3. Consolidating your learning

3.1. Planning and reflecting on learner-centred teaching

Activity 6.2: Analysing teaching

Working with a colleague, plan a lesson that you will teach next week. Make sure that the lesson meets as many of the learner-centred teacher criteria as you can and that it includes at least three of the approaches you worked on last year: questioning, pair work, using local resources, group work, role-play, games and storytelling, involving all, eliciting prior knowledge, assessment for learning, and monitoring and feedback. 

In your Teacher Notebook, write the criteria your lesson will aim to meet. Remember, it might not be possible to meet all the criteria in every lesson, but during a week you should try to meet them all.

After the lesson, go back to your lesson plan and reflect on the list of learner-centred teaching criteria you thought the lesson would address:

  • Did your lesson meet all the criteria you had planned?
  • If not, what could you have done differently in your lesson?

You have already engaged with some activities included in the Managing and supporting learner-centred classrooms resources.

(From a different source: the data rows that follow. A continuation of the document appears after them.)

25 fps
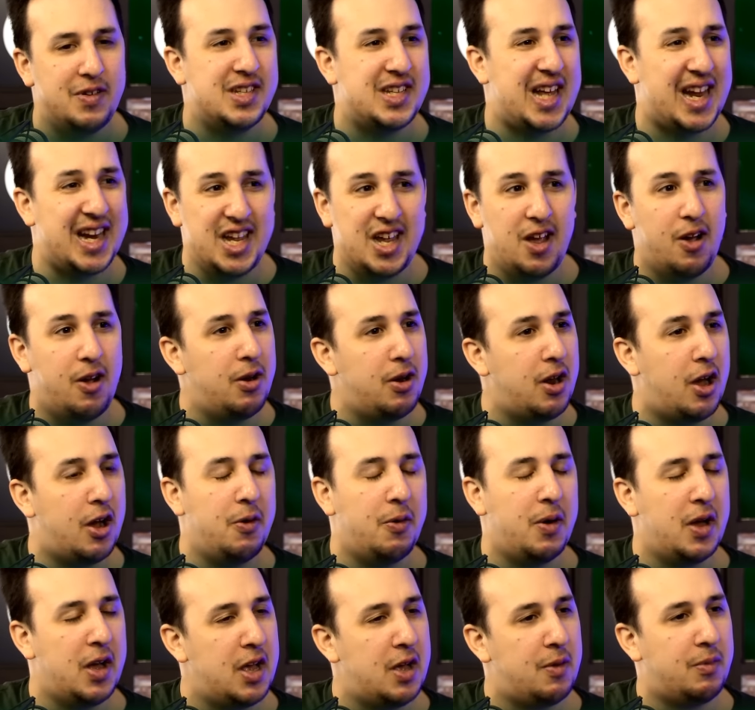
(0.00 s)

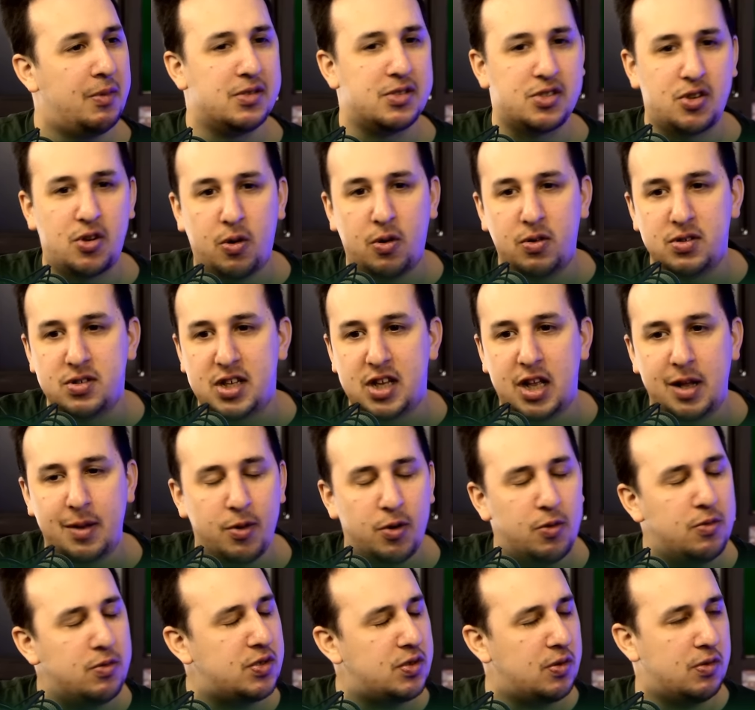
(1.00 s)
Zaniolo was causing them
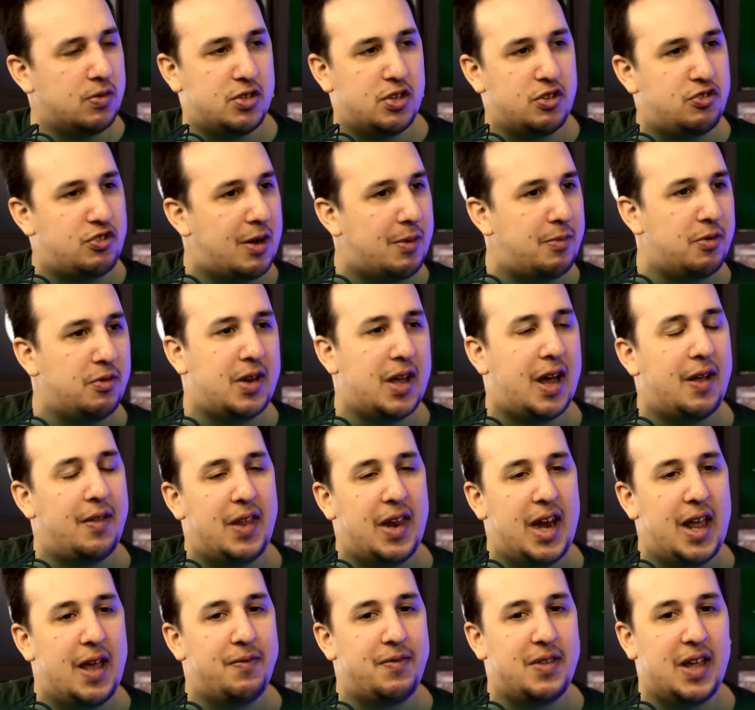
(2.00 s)
all sorts of trouble down the
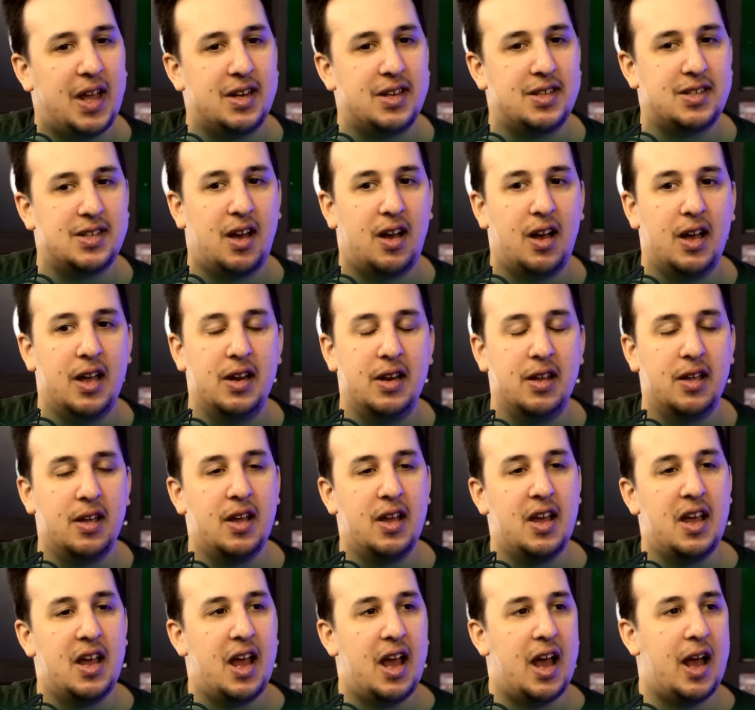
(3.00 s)
left-hand side.
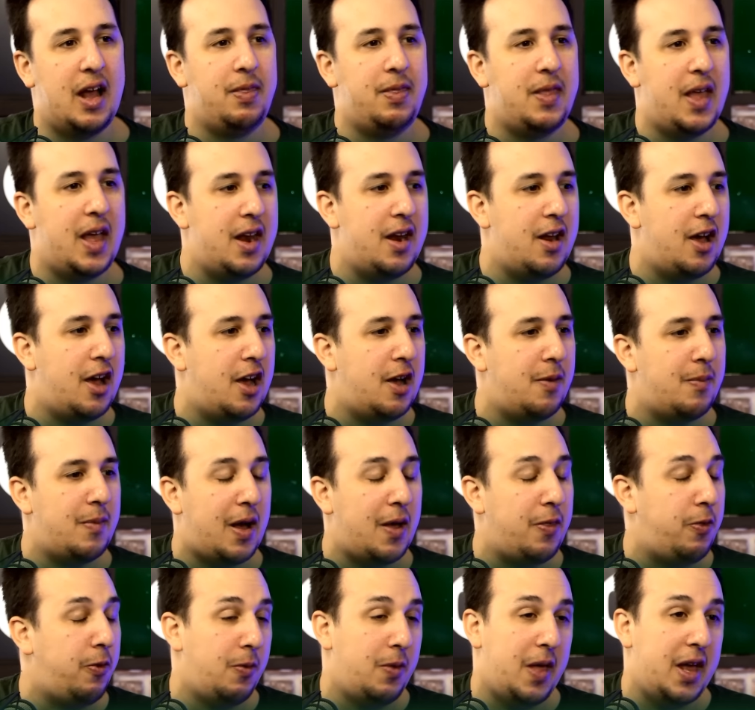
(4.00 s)
And then um, I
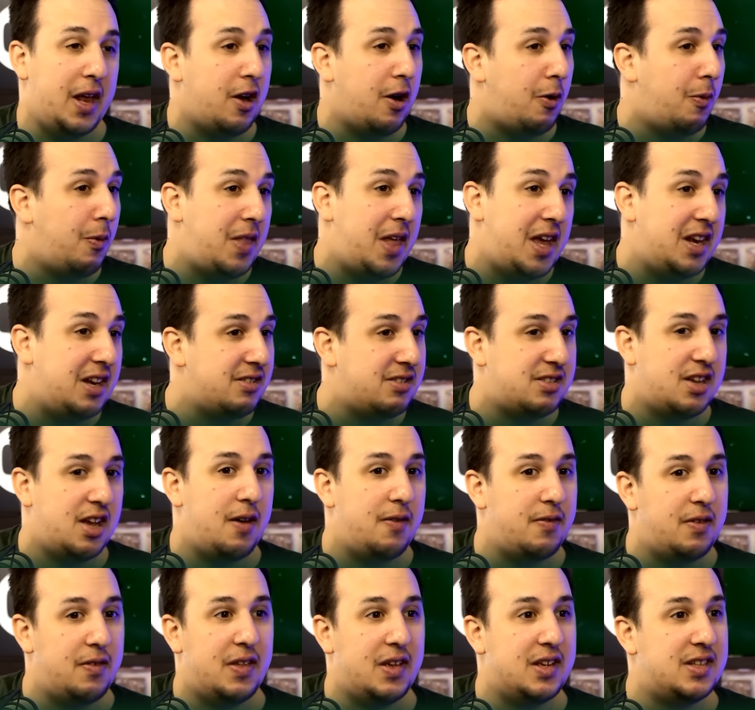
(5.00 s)
thought they got what they
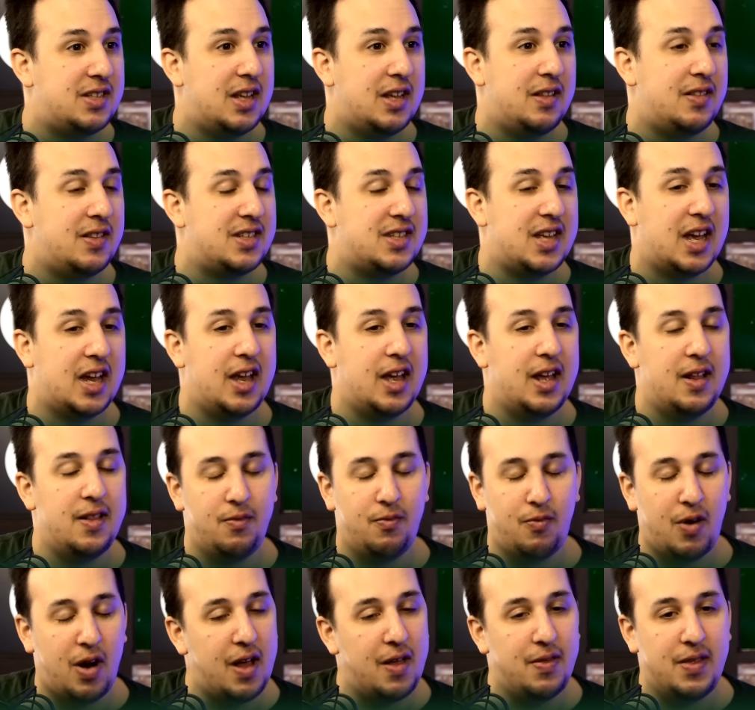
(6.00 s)
deserved in this in the second, in
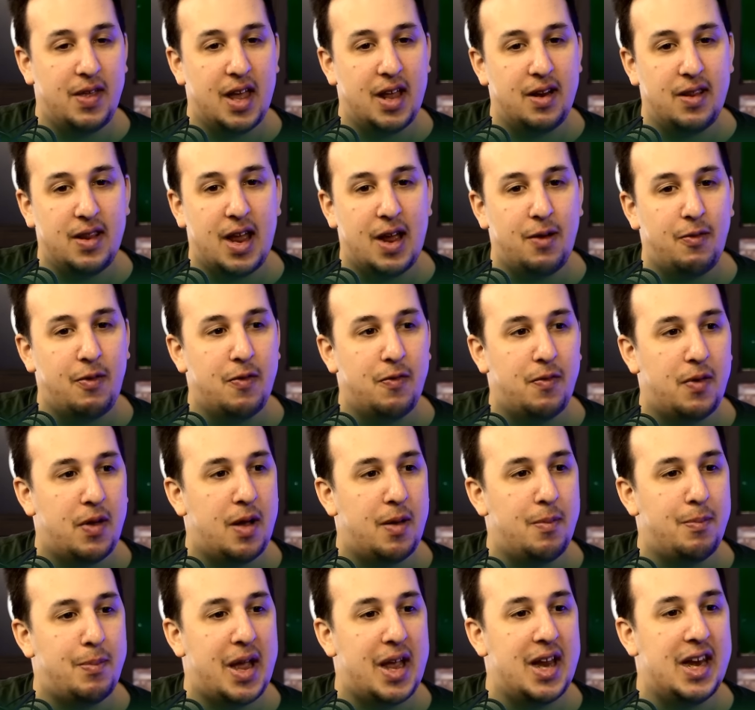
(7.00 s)
right at the end there with
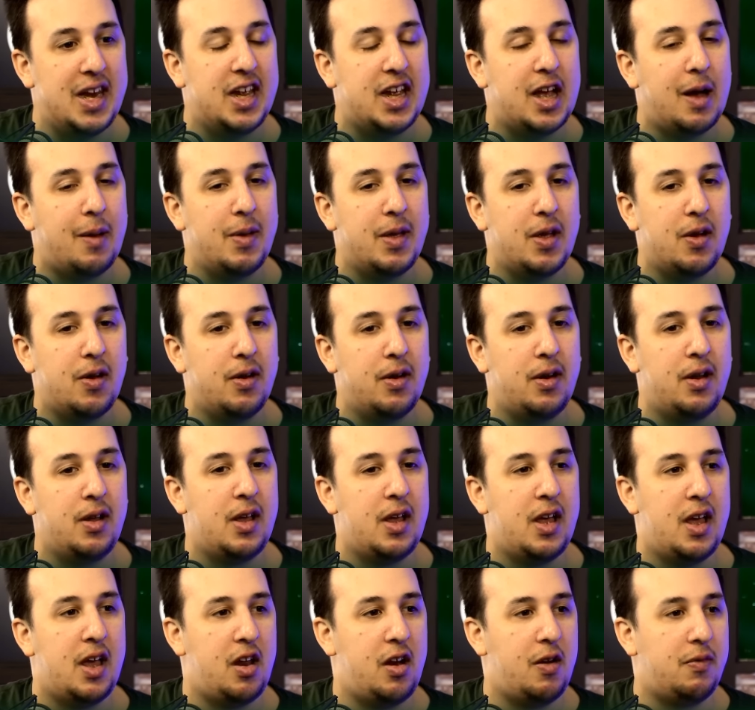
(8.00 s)
um, Bailey coming on
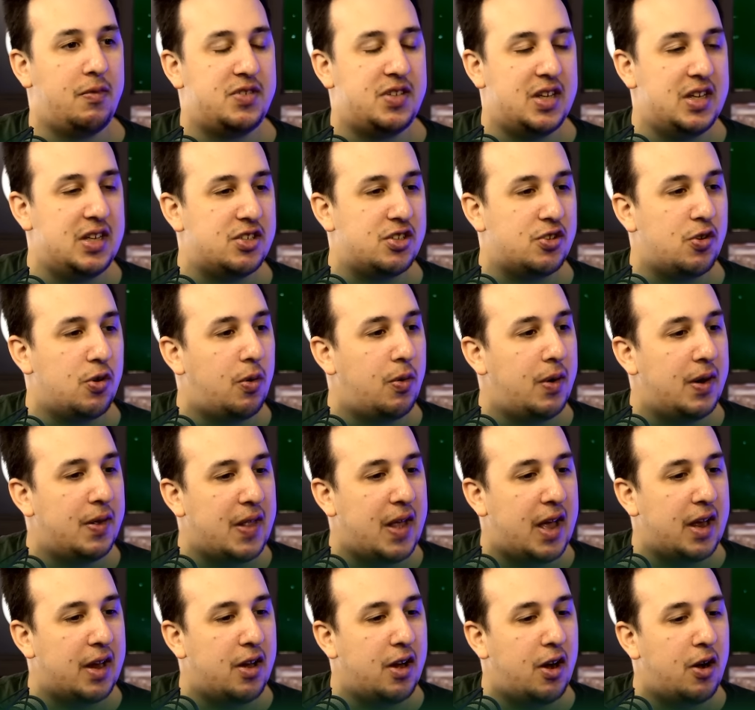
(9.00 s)
and obviously scoring
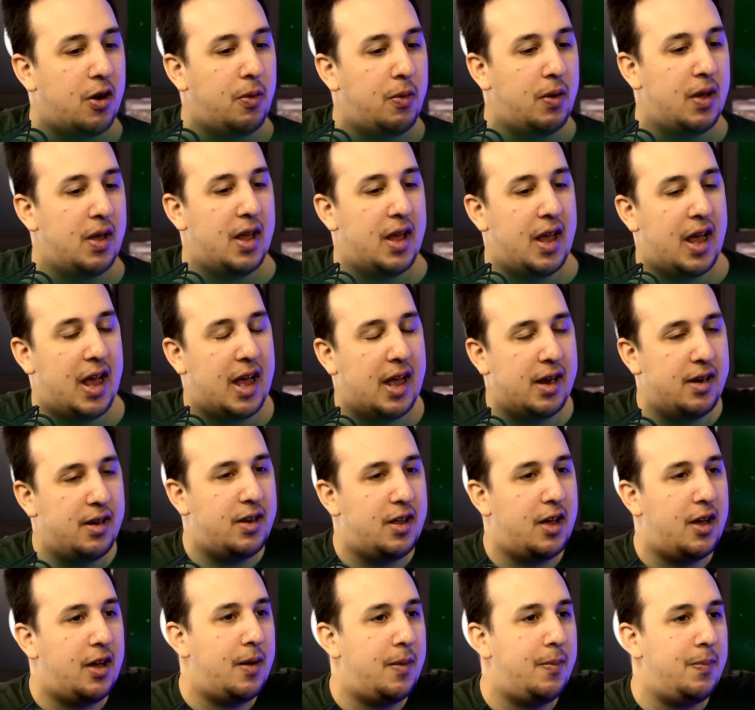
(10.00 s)
that goal and and
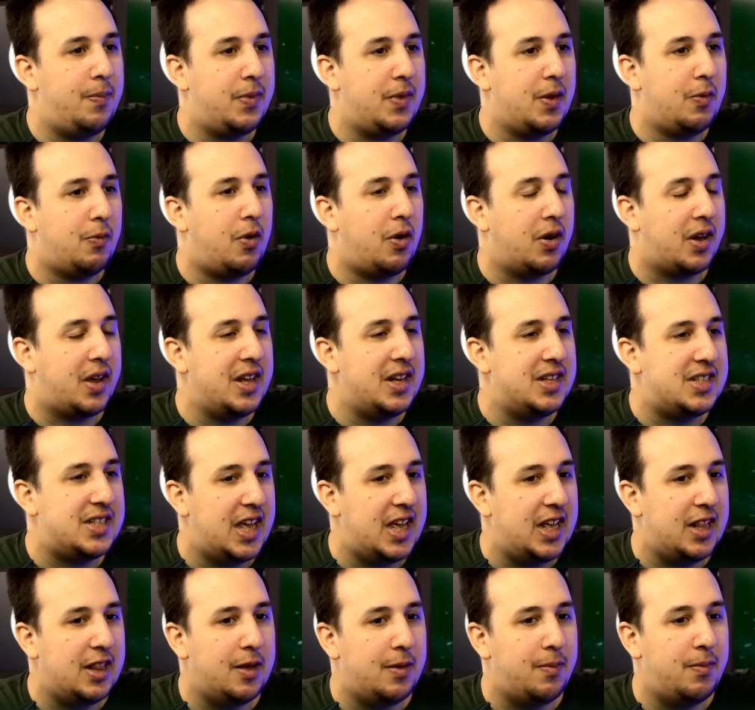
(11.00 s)
um, Watkins
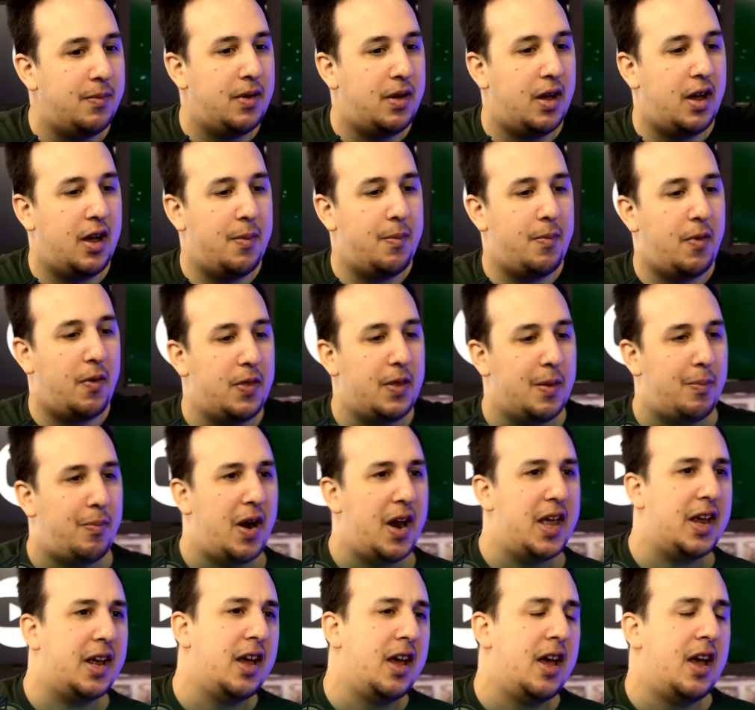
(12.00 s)
hitting them um, on the
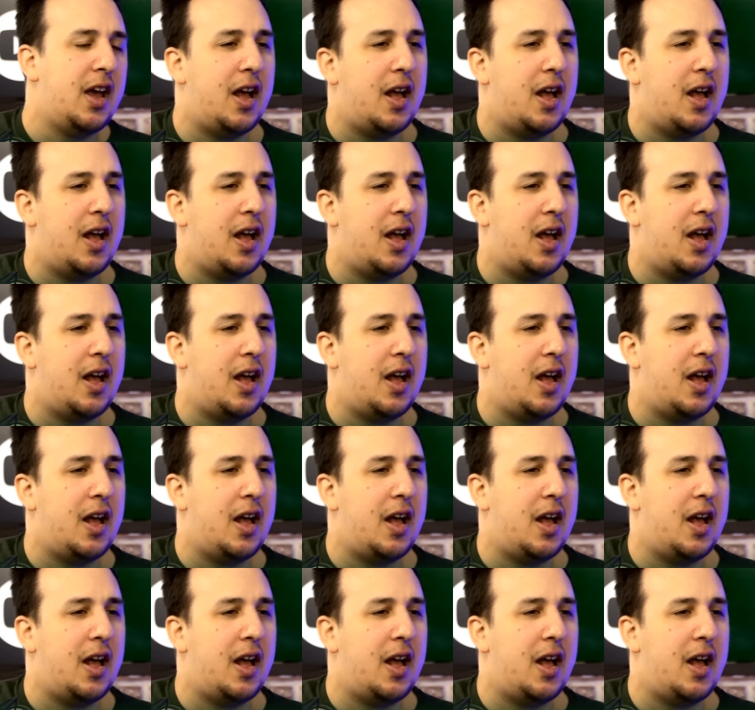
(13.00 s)
break.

You will find that the TESSA resources have examples of classroom activities and resources that will help you to meet the criteria set out above. Don’t forget to refer to these materials if you need ideas for your lessons!

Activity 6.3: Reflecting on learner-centredness

Once you have taught the lesson that you planned with a colleague, work together as a larger group to consider these questions:

  • Which criteria were easy to meet?
  • Which criteria are more challenging?

As a group, try and identify one practical example to demonstrate each criterion. For example:

  • A teacher might have found a way to include a child with specific difficulties (believes that all learners can learn given the right support).
  • Someone might have a particularly creative example of an activity that engages all learners.
  • Someone who teaches older children might have found an imaginative way of relating the curriculum to learners’ lives.

Record an example next to each of the criteria. Try to make the examples as detailed as possible, so that someone else would be able to do the activity in their class.